I glared at him. “Don’t even think—”
“You wanna see what respect looks like?” Turning his chair around, Ichabod leaned toward the window that led to the driver’s seat. “Hey, Garson!”
“How many monkeys does it take to screw in a lightbulb?”
“I eagerly await the answer, sir.”
“Ask Henrietta! She’s related to them!”
Ichabod guffawed again while my cheeks burned again, hands gripping my armrests to keep from drawing Splatsy and mashing his ugly face like a potato. Like I said before, nobody can butcher humor like Ichabod Hench. But he was a Red, and that meant it was no surprise when Garson began laughing anyway. It sounded as fake as Ichabod’s dignity, all snooty and pompous, but it must have been real because a big cloud of rainbow mist wafted through the open window.
“Oh, ho!” the driver chuckled. “Most amusing, sir! You never fail to, as the children say, tickle my funny bone.”
My mouth immediately began to water at the sight of the delicious laughter. Just as I was about to stand up to get some, though, Ichabod sucked in a huge breath through his nose, inhaling the entire cloud. I sat back down, stunned, as he gave me an infuriatingly smug look.
“Jealous, Henrietta?” he asked.
I clenched my teeth. “Oh, please. If you can make him laugh, anyone can!”
“Feel free to give it a try, then,” he said with a grin.
He was setting me up to embarrass myself, that much was obvious. He knew about my…problem…just as much as I did. If I’d been smart, I would have stayed put and told him to stop wasting our time. But the arrogant look in his eye, that judgmental gleam that clearly said I’m better than you, was enough to get me on my feet and marching over to the window.
“Yo, G-man!” I called.
The driver, a surprisingly young man — his name had made me picture a thousand year old, half-dead geezer — turned to look at me. “Are you referring to me, madam?”
I bristled at the insult. Madam, my butt! Pushing the anger away, I focused all my attention on him. I tensed the muscles in my forehead, imagining that there was an arm inside my head. An arm that I could use to reach out, touch other people, and…
I clenched my eyes shut as the headache returned, pounding on my skull right behind the scar on my forehead.
“Madam?” Garson asked, confused.
“Y- You,” I stammered, fighting to concentrate through the pain. “You have very…pretty eyes.”
Garson blinked. “I…I do?”
I nodded. “Yeah. Does…Does your mom…know you took them?”
I knew as soon as the last word left my mouth that it was another dud.

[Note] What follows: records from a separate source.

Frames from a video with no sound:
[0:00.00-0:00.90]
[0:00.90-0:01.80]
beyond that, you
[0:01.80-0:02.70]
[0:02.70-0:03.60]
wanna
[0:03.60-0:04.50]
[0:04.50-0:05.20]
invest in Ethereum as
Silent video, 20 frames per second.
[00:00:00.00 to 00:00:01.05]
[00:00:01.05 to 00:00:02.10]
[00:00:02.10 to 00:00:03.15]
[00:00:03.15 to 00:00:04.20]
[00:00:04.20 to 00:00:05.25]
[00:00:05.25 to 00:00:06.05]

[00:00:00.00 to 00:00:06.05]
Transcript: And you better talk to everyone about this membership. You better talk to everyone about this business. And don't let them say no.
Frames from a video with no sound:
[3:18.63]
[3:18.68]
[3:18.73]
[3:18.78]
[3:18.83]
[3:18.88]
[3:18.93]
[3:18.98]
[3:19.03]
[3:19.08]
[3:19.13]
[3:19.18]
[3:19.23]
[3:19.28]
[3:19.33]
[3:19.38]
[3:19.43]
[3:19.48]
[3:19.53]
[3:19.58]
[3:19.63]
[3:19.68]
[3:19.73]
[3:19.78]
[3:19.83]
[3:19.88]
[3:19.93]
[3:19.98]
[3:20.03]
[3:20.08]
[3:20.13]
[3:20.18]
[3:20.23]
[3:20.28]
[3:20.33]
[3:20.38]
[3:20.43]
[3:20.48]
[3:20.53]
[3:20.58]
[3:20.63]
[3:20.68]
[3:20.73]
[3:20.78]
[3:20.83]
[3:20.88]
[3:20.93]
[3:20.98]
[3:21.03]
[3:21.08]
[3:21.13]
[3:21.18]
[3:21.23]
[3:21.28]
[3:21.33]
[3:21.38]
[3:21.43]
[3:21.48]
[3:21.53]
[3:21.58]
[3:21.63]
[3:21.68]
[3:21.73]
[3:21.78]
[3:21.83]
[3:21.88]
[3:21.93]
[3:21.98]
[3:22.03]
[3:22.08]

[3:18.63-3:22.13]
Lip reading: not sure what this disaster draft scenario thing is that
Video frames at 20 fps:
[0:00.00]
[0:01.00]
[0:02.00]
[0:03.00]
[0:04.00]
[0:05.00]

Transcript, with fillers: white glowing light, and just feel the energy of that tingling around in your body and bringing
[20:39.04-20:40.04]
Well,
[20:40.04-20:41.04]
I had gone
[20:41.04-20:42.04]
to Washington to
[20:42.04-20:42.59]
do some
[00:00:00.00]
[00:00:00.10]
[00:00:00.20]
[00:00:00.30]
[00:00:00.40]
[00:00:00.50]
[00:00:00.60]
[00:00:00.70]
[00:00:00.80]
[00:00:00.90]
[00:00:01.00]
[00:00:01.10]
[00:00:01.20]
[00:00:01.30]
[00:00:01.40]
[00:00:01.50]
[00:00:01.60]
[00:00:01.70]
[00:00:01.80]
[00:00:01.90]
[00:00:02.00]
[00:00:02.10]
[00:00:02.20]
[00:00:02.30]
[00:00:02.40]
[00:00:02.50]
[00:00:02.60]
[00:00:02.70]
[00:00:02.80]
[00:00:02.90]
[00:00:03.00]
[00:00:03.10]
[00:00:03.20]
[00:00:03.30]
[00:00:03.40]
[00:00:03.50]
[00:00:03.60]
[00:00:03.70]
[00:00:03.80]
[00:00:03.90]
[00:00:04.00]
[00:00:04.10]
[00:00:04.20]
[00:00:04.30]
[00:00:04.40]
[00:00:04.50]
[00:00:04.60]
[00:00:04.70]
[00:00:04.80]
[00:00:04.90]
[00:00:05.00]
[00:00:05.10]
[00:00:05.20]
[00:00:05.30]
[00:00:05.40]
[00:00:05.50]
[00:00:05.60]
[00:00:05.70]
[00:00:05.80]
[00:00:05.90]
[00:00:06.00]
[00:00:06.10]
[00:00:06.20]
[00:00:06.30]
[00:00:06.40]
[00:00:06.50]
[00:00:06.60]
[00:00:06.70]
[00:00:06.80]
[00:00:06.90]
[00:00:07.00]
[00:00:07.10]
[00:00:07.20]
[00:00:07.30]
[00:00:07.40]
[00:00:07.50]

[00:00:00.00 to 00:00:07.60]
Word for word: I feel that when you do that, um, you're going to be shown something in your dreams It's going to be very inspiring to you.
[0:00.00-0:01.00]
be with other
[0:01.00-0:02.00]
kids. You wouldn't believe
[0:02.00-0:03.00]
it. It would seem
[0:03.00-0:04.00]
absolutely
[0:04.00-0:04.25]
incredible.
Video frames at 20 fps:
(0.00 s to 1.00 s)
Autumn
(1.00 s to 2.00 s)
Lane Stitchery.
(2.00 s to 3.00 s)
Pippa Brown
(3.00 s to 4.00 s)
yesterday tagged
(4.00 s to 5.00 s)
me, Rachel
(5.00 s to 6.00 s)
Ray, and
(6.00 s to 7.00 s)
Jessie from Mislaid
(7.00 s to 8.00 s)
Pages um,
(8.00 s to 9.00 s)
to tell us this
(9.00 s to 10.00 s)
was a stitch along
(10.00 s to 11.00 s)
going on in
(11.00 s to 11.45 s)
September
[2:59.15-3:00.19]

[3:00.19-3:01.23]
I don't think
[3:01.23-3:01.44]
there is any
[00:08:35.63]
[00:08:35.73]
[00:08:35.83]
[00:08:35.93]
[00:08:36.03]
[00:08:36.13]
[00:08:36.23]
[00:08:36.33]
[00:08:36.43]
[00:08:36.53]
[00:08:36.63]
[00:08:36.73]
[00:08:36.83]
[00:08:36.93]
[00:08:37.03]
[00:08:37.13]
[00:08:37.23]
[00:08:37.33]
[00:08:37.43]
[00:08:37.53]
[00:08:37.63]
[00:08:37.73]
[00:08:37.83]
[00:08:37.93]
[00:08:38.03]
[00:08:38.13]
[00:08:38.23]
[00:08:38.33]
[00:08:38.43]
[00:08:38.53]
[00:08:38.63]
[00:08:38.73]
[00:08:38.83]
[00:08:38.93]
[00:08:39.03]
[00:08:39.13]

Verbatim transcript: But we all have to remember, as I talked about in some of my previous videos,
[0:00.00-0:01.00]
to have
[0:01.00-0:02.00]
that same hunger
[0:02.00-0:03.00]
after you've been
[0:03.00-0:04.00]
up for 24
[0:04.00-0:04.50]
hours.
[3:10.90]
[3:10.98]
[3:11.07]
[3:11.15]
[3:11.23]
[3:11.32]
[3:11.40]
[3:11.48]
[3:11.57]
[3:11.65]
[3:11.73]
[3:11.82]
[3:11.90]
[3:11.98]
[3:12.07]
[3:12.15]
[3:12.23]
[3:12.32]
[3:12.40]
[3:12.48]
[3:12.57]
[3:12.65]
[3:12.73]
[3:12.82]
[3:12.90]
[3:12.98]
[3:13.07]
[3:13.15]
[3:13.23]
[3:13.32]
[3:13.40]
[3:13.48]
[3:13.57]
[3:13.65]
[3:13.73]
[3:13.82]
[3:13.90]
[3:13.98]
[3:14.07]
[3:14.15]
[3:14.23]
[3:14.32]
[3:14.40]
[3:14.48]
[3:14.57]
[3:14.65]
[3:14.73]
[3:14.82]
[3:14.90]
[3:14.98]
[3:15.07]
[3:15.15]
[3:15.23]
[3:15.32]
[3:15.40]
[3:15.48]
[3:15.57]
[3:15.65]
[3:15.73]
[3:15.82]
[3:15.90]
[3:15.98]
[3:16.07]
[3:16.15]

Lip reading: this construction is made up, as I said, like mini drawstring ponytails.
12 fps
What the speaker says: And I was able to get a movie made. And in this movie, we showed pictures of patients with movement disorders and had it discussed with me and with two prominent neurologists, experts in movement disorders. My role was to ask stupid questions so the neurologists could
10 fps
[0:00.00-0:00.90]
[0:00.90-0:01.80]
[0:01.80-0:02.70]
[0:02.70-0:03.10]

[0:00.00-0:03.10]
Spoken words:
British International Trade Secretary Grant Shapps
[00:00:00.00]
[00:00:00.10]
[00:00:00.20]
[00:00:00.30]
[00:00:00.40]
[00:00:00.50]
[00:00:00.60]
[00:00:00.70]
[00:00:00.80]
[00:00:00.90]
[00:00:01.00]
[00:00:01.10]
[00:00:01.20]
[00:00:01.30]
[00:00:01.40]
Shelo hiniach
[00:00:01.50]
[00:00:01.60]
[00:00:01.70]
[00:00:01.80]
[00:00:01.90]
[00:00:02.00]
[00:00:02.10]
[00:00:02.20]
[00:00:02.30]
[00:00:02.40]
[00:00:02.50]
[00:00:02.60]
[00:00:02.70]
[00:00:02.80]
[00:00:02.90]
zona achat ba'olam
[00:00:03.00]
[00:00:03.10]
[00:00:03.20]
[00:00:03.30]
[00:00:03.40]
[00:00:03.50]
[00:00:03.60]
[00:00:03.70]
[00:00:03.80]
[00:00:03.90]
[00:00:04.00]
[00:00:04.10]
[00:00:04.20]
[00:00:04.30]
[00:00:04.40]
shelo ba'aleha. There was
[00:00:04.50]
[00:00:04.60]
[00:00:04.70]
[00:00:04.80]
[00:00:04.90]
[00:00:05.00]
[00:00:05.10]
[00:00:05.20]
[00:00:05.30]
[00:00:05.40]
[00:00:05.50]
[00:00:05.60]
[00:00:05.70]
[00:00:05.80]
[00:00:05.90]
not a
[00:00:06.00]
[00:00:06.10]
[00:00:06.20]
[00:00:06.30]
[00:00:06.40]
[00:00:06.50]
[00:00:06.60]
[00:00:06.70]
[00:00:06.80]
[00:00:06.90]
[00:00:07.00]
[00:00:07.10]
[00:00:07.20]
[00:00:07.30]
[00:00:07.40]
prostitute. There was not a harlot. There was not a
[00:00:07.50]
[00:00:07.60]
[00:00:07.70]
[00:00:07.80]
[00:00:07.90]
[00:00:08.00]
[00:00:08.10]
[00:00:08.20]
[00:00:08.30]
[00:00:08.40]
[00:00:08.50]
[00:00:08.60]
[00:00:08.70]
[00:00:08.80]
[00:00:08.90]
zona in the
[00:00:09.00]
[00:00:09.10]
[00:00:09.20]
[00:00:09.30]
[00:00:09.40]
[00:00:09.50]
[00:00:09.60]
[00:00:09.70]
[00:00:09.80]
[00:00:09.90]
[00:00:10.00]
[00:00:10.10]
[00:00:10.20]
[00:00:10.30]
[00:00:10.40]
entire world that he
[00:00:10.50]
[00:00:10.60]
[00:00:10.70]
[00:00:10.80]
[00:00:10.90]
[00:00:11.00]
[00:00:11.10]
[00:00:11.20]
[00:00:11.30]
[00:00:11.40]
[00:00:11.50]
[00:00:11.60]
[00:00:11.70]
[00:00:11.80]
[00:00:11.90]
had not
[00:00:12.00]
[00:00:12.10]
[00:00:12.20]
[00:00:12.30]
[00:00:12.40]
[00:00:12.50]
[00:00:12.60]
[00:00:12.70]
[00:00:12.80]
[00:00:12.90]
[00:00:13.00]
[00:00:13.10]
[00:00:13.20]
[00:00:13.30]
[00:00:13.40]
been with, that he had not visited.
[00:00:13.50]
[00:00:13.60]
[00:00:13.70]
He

I didn’t even need to see the blank look Garson was giving me. Cursing softly to myself, one hand pressed against my pounding head, I stumbled back to my seat.
Ichabod chuckled. “What was that about anyone making him laugh?”
“Shut up,” I snapped.
“Yes, I’ve heard about your little disability.” The edges of his mouth quirked upwards, and I would have said something if my head wasn’t pounding so hard. With one hand, he opened a drawer behind his desk and began fishing for something. “That’s why you need these, isn’t it?”
He held up a shiny silver inhaler.
I gasped, my headache immediately forgotten. “Where did you get that?”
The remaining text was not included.